With that many items I can tell you that it’s likely just how much it costs.

This is the most advanced LLM in the world, and is priced as such right now. Hopefully we will continue to see the price drop as they scale up their systems to accommodate all the new users.

Check out Weaviate. If you are working with indexed items you will have much more liberties, tools, and functionality with much less cost.

Retrieval in my opinion should only be used for unstructured text, and is hella expensive

1 Like

Did you find any way to do it ? I’m in the same situation.

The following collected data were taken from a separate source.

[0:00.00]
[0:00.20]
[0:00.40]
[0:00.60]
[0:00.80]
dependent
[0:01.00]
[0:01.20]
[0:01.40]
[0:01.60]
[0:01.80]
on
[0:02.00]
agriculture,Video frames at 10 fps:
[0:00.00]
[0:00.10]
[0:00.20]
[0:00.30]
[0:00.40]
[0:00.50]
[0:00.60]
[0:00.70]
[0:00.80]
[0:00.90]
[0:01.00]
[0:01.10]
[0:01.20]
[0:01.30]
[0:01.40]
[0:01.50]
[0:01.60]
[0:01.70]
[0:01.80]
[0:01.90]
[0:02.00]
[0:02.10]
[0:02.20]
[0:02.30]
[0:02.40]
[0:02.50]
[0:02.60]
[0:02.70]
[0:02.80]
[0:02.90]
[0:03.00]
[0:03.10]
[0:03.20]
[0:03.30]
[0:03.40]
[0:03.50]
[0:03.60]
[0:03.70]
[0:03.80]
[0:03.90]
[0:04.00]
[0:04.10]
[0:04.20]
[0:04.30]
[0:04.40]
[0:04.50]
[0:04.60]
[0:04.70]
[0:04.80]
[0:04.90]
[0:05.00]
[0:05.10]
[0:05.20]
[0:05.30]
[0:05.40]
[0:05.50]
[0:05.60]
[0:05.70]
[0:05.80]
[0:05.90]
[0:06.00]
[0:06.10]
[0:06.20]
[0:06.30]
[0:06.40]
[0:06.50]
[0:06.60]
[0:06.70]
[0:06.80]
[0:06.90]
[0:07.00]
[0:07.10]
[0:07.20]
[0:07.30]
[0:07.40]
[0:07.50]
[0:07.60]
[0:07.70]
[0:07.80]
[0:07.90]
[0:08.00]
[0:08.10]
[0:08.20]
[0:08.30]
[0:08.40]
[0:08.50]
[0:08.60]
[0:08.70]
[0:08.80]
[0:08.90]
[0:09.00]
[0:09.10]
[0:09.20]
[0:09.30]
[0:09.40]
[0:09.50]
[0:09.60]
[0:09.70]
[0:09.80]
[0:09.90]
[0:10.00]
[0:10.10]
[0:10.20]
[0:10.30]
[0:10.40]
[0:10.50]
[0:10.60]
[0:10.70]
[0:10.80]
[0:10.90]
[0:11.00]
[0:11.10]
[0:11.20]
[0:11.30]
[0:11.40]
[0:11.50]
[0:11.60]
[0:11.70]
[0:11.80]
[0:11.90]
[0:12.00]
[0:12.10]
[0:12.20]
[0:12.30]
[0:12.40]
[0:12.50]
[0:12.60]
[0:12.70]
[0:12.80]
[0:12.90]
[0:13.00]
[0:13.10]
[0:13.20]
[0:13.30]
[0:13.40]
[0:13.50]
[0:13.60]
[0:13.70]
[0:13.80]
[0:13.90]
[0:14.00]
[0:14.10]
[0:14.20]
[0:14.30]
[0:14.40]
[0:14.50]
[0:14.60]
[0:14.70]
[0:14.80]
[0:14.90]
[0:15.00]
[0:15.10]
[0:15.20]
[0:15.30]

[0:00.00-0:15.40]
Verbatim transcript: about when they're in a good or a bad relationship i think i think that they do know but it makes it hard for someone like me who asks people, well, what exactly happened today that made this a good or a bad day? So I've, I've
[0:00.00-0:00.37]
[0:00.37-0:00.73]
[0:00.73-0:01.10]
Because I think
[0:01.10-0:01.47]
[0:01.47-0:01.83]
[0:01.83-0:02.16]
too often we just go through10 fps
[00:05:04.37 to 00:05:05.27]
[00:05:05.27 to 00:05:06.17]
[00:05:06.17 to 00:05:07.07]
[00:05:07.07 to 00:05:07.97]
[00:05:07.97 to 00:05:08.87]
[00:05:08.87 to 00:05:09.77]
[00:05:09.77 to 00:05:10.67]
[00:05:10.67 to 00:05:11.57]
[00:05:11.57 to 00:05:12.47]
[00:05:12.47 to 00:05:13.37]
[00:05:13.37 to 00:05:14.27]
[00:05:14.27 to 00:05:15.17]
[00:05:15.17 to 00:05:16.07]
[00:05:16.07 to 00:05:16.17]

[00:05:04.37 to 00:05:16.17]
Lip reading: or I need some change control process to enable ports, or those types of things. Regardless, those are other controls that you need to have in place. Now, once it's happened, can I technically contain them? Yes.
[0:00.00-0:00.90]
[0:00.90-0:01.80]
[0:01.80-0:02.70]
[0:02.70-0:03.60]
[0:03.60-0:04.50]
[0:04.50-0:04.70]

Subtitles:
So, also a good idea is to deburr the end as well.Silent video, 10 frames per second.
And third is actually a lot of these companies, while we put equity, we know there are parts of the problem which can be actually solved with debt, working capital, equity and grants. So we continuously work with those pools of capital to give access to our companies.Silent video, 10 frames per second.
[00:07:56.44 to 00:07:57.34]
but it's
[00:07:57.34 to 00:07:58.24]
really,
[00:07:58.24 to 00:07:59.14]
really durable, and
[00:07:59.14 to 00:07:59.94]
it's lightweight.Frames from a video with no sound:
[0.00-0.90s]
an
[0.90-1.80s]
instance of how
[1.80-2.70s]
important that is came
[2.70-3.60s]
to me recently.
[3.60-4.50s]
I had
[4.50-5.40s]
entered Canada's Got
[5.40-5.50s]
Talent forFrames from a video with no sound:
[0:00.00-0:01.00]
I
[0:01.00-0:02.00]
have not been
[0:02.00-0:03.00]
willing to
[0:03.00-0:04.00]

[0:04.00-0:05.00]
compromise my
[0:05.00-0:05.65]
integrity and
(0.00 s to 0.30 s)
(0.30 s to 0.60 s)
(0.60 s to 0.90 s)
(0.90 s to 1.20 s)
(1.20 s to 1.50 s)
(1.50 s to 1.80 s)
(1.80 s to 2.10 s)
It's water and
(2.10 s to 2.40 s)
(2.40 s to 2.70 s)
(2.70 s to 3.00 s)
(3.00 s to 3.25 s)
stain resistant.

You should properly parse tabular data. There is definitely packages for that. After that you can go multiple ways:

  1. You can just put in the tabular data in your vector db (make sure the table data is contained within one chunk with a header).
  2. You can take each value of the table and generate an explanation for it. Then the llm is going to know exactly what each value means.
  3. Use a knowledge graph, something like neo4j. This is going to make sure that each value in your table (and other data in general) has a relation to all other data.

Depending on your needs one of these is going to work better than other.